Preuve du contenu de l’information. Dans la meilleure hypothèse, le médecin aura une preuve écrite du contenu de l’information donnée. Mais parfois, il arrive que l’information soit délivrée par oral : dans cette situation, la preuve de la délivrance de l’information sera difficile.

Remettre une fiche d’information ? La remise d’un document au patient, sous forme de « fiche d’information » ou « document de consentement éclairé », facilite la preuve de la délivrance de l’information par le médecin, la contresignature de ce document par le patient pouvant aider à prouver que celui-ci a bien reçu l’information.

Fiche d’information = décharge de responsabilité ? Ce type de document n’exonère pas le médecin de sa responsabilité en matière d’information, surtout lorsqu’il s’agit d’un « document type » remis à tous les patients, sans que soit prise en compte leur situation médicale propre.

La sanction du défaut d’information. Un défaut d'information de la part du médecin, ou la délivrance d'une information incomplète, peut entraîner la mise en œuvre de la responsabilité civile du médecin.

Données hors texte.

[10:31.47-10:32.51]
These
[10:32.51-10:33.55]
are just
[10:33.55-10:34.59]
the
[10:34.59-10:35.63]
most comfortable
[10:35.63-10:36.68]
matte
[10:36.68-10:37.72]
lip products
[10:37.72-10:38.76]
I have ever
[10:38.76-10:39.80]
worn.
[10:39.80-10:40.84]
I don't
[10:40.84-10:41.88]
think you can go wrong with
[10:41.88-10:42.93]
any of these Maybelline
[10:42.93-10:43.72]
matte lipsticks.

Quelles sont les préjudices indemnisables ? Indépendamment de l’indemnisation du préjudice corporel qui peut découler de la réalisation d'un risque dont le patient n'avait pas été informé, certains préjudices découlant du défaut d'information peuvent également être indemnisés.

L'indemnisation de la perte de chance. Cette indemnisation est accordée lorsque le patient prouve que le défaut d'information ou l'information défaillante lui a fait perdre la chance d'échapper à un risque non connu qui s'est réalisé.

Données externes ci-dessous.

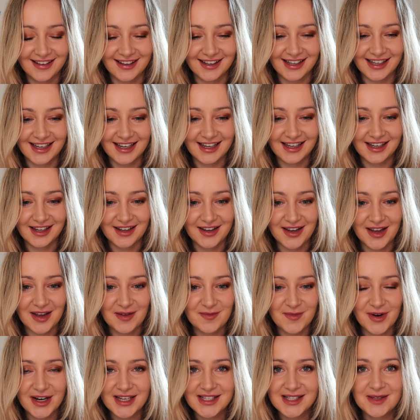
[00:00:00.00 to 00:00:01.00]
Like,
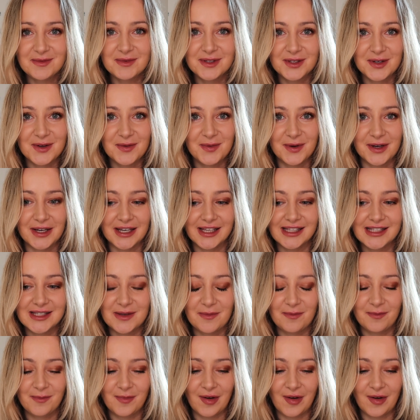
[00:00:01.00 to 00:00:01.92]
it might seem stupid,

À noter. Il a été jugé que le patient non-informé des risques qu'il pouvait courir, du fait d'une intervention sans aucune autre alternative, ne pouvait pas prétendre à une indemnisation pour perte de chance dans le cas où le risque dont il n'avait pas été informé se serait tout de même réalisé. Le juge a estimé que, même informé du risque, le patient aurait forcément accepté l'intervention, car c'était sa seule chance d'être soigné. De ce fait, le patient ne justifie d'aucun préjudice indemnisable au titre de la perte de chance, et n’a donc pas à être indemnisé.

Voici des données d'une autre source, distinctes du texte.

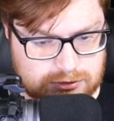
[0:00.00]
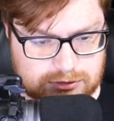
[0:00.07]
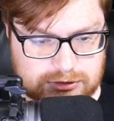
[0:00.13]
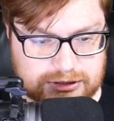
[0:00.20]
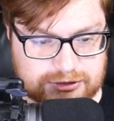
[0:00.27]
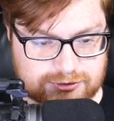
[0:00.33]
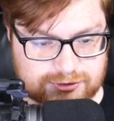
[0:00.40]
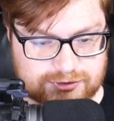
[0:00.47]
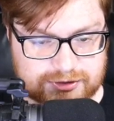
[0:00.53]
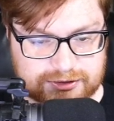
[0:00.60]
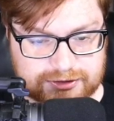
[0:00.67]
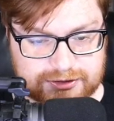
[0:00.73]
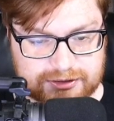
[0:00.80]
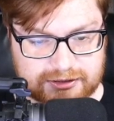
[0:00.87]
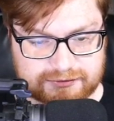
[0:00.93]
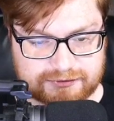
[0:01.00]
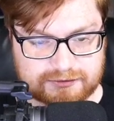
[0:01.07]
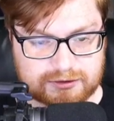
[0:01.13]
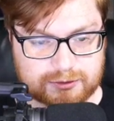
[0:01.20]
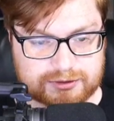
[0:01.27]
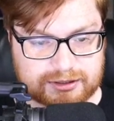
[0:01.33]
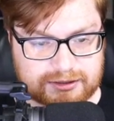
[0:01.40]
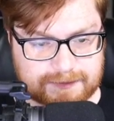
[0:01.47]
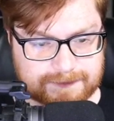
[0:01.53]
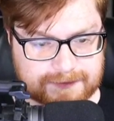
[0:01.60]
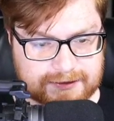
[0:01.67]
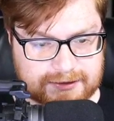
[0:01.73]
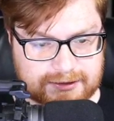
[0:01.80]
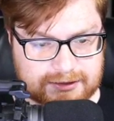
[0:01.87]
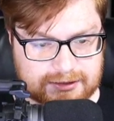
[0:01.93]
Interestingly enough, okay.
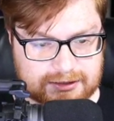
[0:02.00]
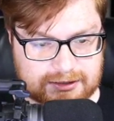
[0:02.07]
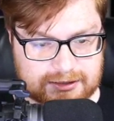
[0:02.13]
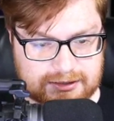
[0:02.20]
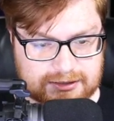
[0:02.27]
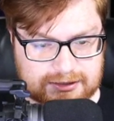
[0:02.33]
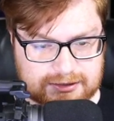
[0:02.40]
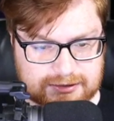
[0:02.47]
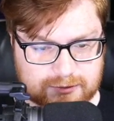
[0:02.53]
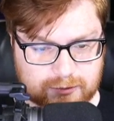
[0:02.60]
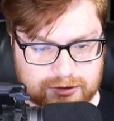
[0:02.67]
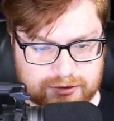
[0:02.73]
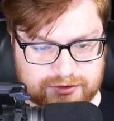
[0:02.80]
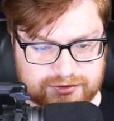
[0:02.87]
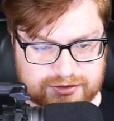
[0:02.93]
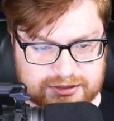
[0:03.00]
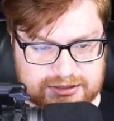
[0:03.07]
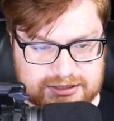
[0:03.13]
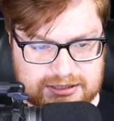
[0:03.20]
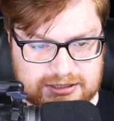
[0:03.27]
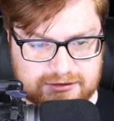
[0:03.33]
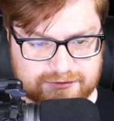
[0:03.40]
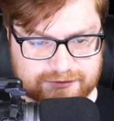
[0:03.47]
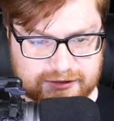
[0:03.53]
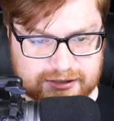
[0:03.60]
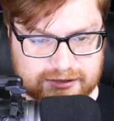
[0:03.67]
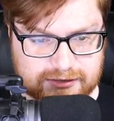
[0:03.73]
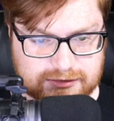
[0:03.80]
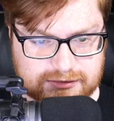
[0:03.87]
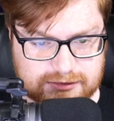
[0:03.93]
Uh, where is the key
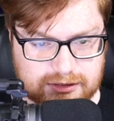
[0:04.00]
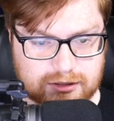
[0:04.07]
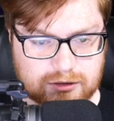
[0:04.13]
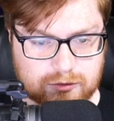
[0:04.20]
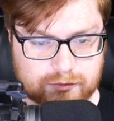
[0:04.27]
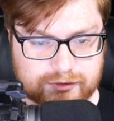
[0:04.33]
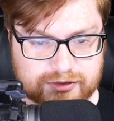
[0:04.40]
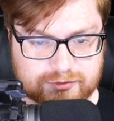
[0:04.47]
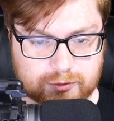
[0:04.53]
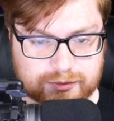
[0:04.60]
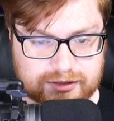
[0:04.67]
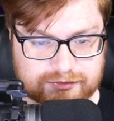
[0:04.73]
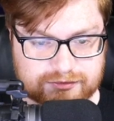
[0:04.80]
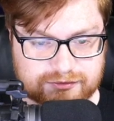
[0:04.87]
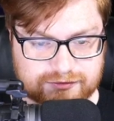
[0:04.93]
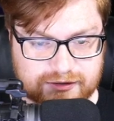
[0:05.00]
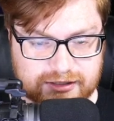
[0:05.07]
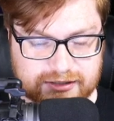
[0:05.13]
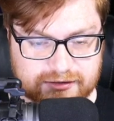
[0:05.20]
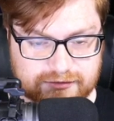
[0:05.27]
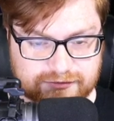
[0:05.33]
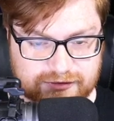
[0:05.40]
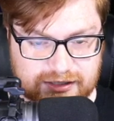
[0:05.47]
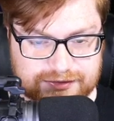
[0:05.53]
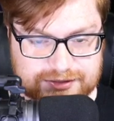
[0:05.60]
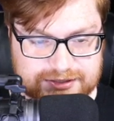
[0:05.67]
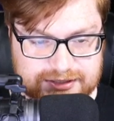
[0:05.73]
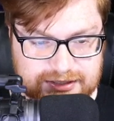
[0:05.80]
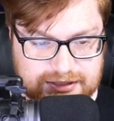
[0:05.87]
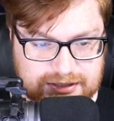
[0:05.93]
file? Oh, that's what we have to find. Find the
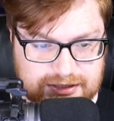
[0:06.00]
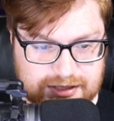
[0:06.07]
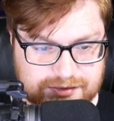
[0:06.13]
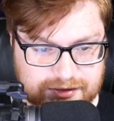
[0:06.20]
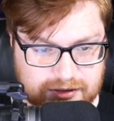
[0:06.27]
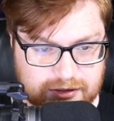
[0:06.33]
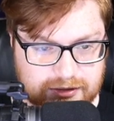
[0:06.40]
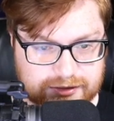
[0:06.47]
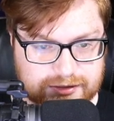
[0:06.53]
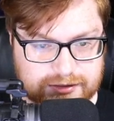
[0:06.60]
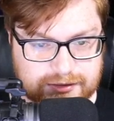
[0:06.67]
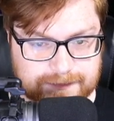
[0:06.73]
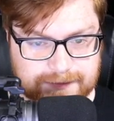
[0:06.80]
key and then log in.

L'indemnisation du préjudice moral d'impréparation. La troisième indemnité à laquelle un patient peut prétendre est l’indemnisation d’un préjudice moral d’impréparation.

À retenir

Un médecin est tenu de délivrer une information claire, loyale et appropriée à son patient, sauf dans 3 situations (urgence, impossibilité d’informer le patient et volonté du patient d’être tenu dans l’ignorance). S’il manque à son devoir d’information, le médecin peut voir sa responsabilité engagée et indemniser, le cas échéant, son patient pour le préjudice subi.